Relatos con (a partir de) música (2)

4 12 2015

Las reglas:

Spotify aleatorio, primera canción que caiga

Escribir lo primero que venga a la cabeza durante la duración de la canción

Reescribir las notas, convertidas en un relato (o microcuento muchas veces), de una sola vez

Postearlo en el blog, con enlace a la canción

 

Burial – Russian Circles

Un techo de nubes cubre Londres, oscuro, mezclándose con la bruma tóxica, tocando las puntas de las chimeneas. Sobre el sonido de los telares, los pies arrastrándose sobre los adoquines, las verduleras, se escucha el traqueteo de una locomotora tirando de un solo vagón cilíndrico totalmente pintado de negro, a toda máquina. El conductor alimenta la caldera frenéticamente, palada tras palada sin descanso. Tiene que salir de la ciudad, dirección a Manchester, donde vive el Doctor Demetrius, y llegar lo antes posible. El cargamento del vagón cisterna solo puede ser tratado por él antes de que comience a expandirse y se libere de las cadenas de grafito que lo mantienen dentro del ataúd. Lo han atrapado hace unos minutos, cerca de la factoría Bessemer, mientras la Muerte sobrevolaba la fila de trabajadores malnutridos, babeando saliva parduzca entre los colmillos, frotándose las manos huesudas, los chasquidos de las falanges al entrechocar taladrando los tímpanos de la mano de obra barata. Exultante, se ha olvidado de su hija idiota, pastando en un campo cercano, momento en que el cuerpo especial de hombres extraordinarios de su majestad la ha atrapado, agarrándola por los cuernos y encadenándola dentro del vagón a toda prisa. Únicamente el Doctor Demetrius cuenta con el aparato que permite cercenar su cabeza. Cuando lleguen a su laboratorio, una vez conectada al mecanismo, enviaran un daguerrotipo a la Muerte para pedir el rescate correspondiente: El precio por la cabeza de su hija: Inmortalidad para la familia real y el exterminio de las hordas de apaches que acechan por el norte.

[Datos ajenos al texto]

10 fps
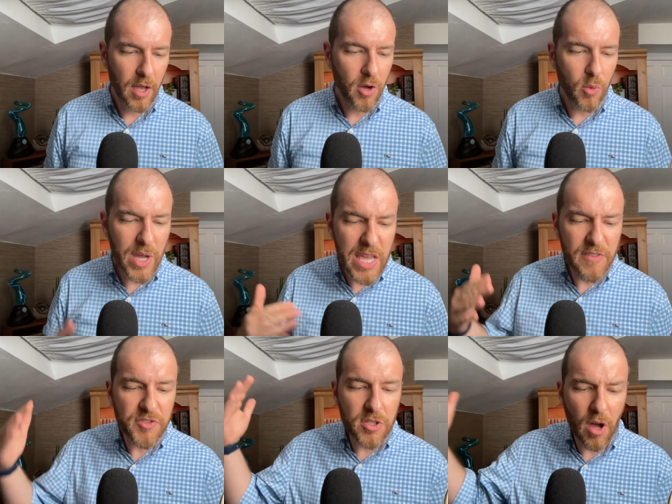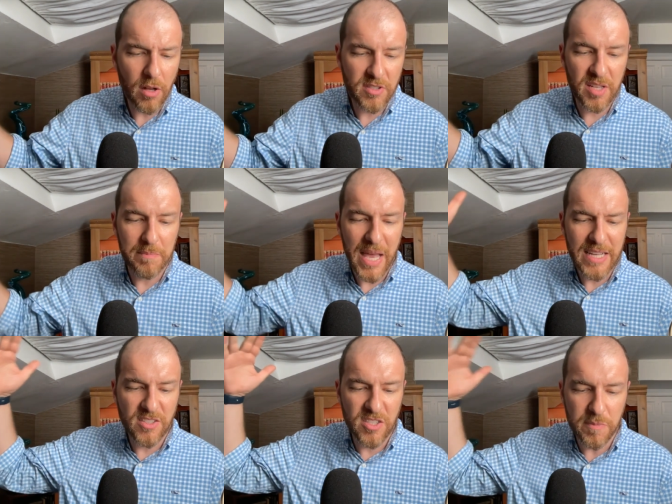We've got to
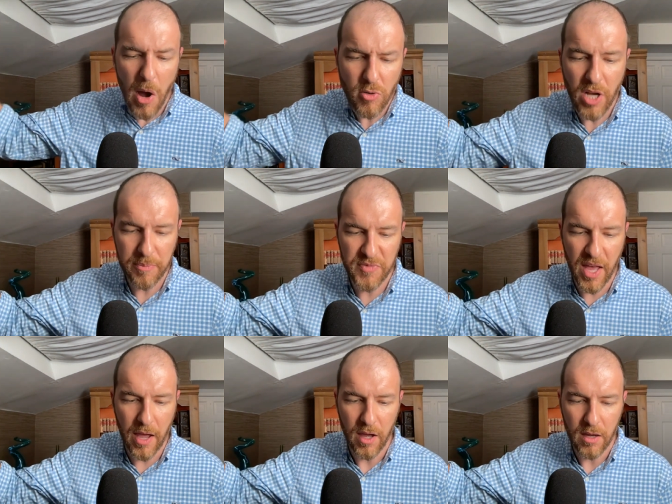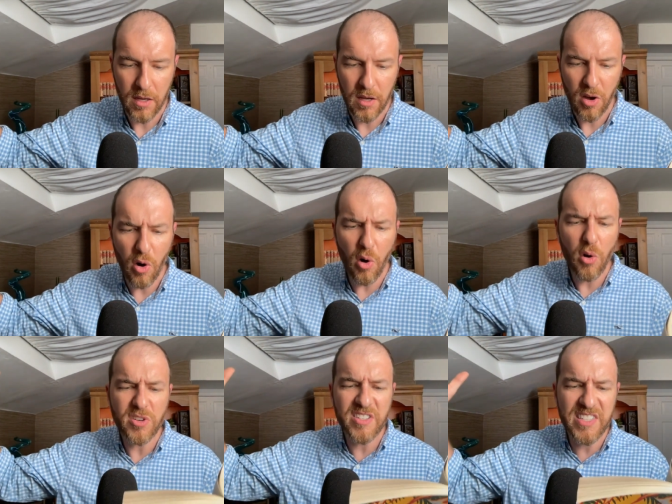make smoke up there,
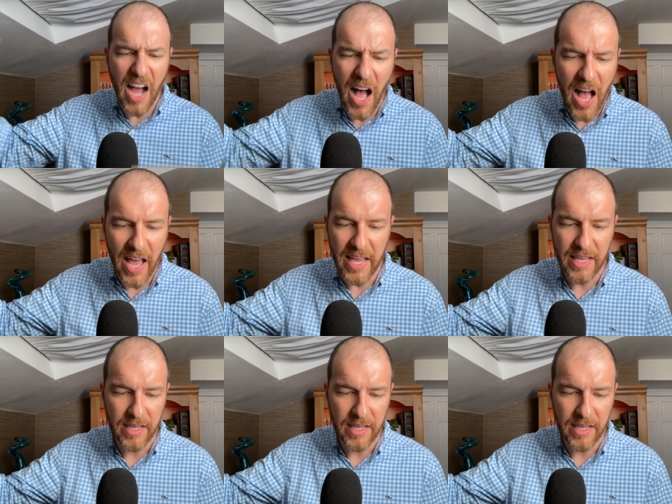or die.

Una táctica idiota, quién puede pensar que a la Muerte le importa la muerte de su hija cornuda.

Bad Blood – Ryan Adams

Por supuesto, las calles de Nueva York. Una y otra vez, paseando sin rumbo con la música a tope saliendo de los auriculares. Se para en Washington Square a escribir en su libreta de mano, aunque hace poco más de 3 grados (centígrados) y todavía hay rastros de nueve grisácea en parte de las aceras. Por supuesto lleva mitones y un gorro deshilachado a propósito; no podía esperar a que se desgajara solo, la noche anterior había estando sacando los hilos cuidadosamente, y frotándolo contra una pared de ladrillo para desgastarlo, en Brooklyn, precisamente. Sentado en ese banco, solamente mirar alrededor le llena de gozo, el éxtasis realzado por los rayos de sol que llevan un atisbo de calor a su nariz.

Anochece. Nueva York es aun mejor. Vuelve caminando a casa, dando un rodeo, observando las luces de los taxis reflejadas en los coches aparcados, las luces azules y rojas de la policía, todo tipo de luces ambientando el set de carne y hueso. Llega a su minúsculo apartamento, con una cama, una nevera, un agujero en el techo, una mesa y una máquina de escribir con un papel en blanco. Papel en blanco que rellenara minuciosamente durante 13 meses, hasta que se convierta en un trabajo, una tarea insuperable y anodina.

Entonces se acabará el dinero para la calefacción y regresará a España a entrenar equipos de alevines y morir en vida.

Locust Star – Neurosis

El bosque. Cubierto de nieve, arboles esbeltos, negros, iluminados por la luz de la luna. A lo lejos se comienzan a escuchar pasos apresurados, crujir de ramas. La mano del hombre se apoya un momento en la corteza de uno de los pinos, congelada, áspera bajo los dedos, un solo instante antes de mirar hacia atrás, coger aire, reemprender la marcha, a la carrera. Unos segundos después el tronco salta hecho astillas, tumbado por la bestia, sedienta de sangre humana. Por fuera pelo y piel, pero al pisotear la nieve, el manto del bosque, se escucha el sonido metálico de las rotulas de acero, el roce de las juntas, el ronroneo del motor. La bestia no desfallece, solo consume. El hombre, envuelto en pieles, sigue escapando, mirando hacia atrás con el rostro desencajado. Pero hay algo en ese expresión que deja vislumbrar control, la experiencia vivida en situaciones similares. Sigue corriendo, dejando las pisadas en la nieve bien visibles, encauzando a la bestia hacia el desfiladero, donde esperan los cazadores, para tumbar y descuartizar a la bestia, en busca de piezas de recambio para construir una bestia mejorada.